Supplied data: Begin

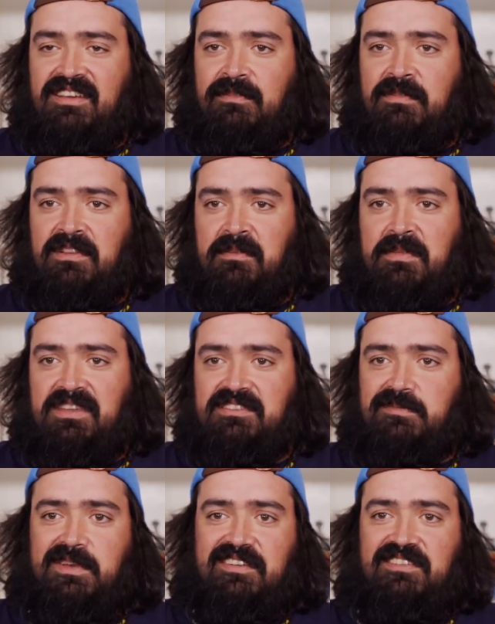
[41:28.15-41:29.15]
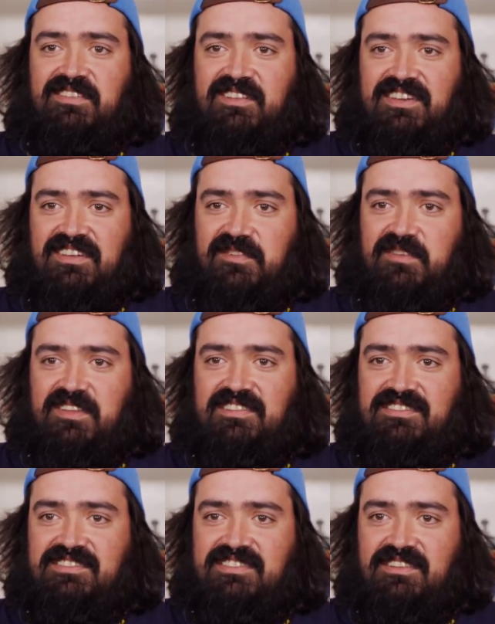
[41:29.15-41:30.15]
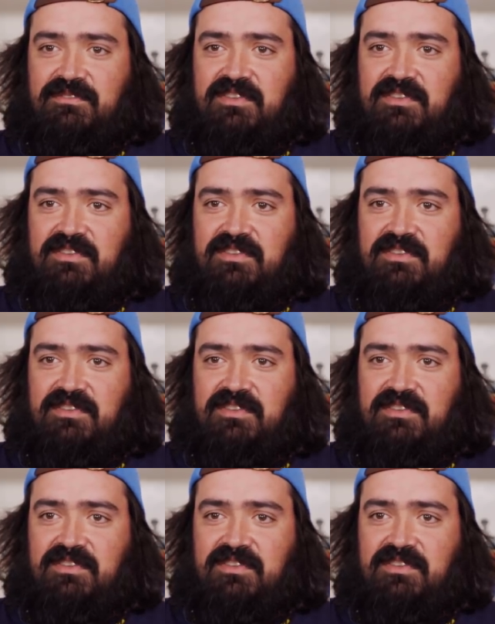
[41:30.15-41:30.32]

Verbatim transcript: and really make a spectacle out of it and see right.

Supplied data: End

**Work to be completed**
Restate the material above word for word; pictures do not belong in the copy.

**Expected answer**
[41:28.15-41:29.15]
[41:29.15-41:30.15]
[41:30.15-41:30.32]

Verbatim transcript: and really make a spectacle out of it and see right.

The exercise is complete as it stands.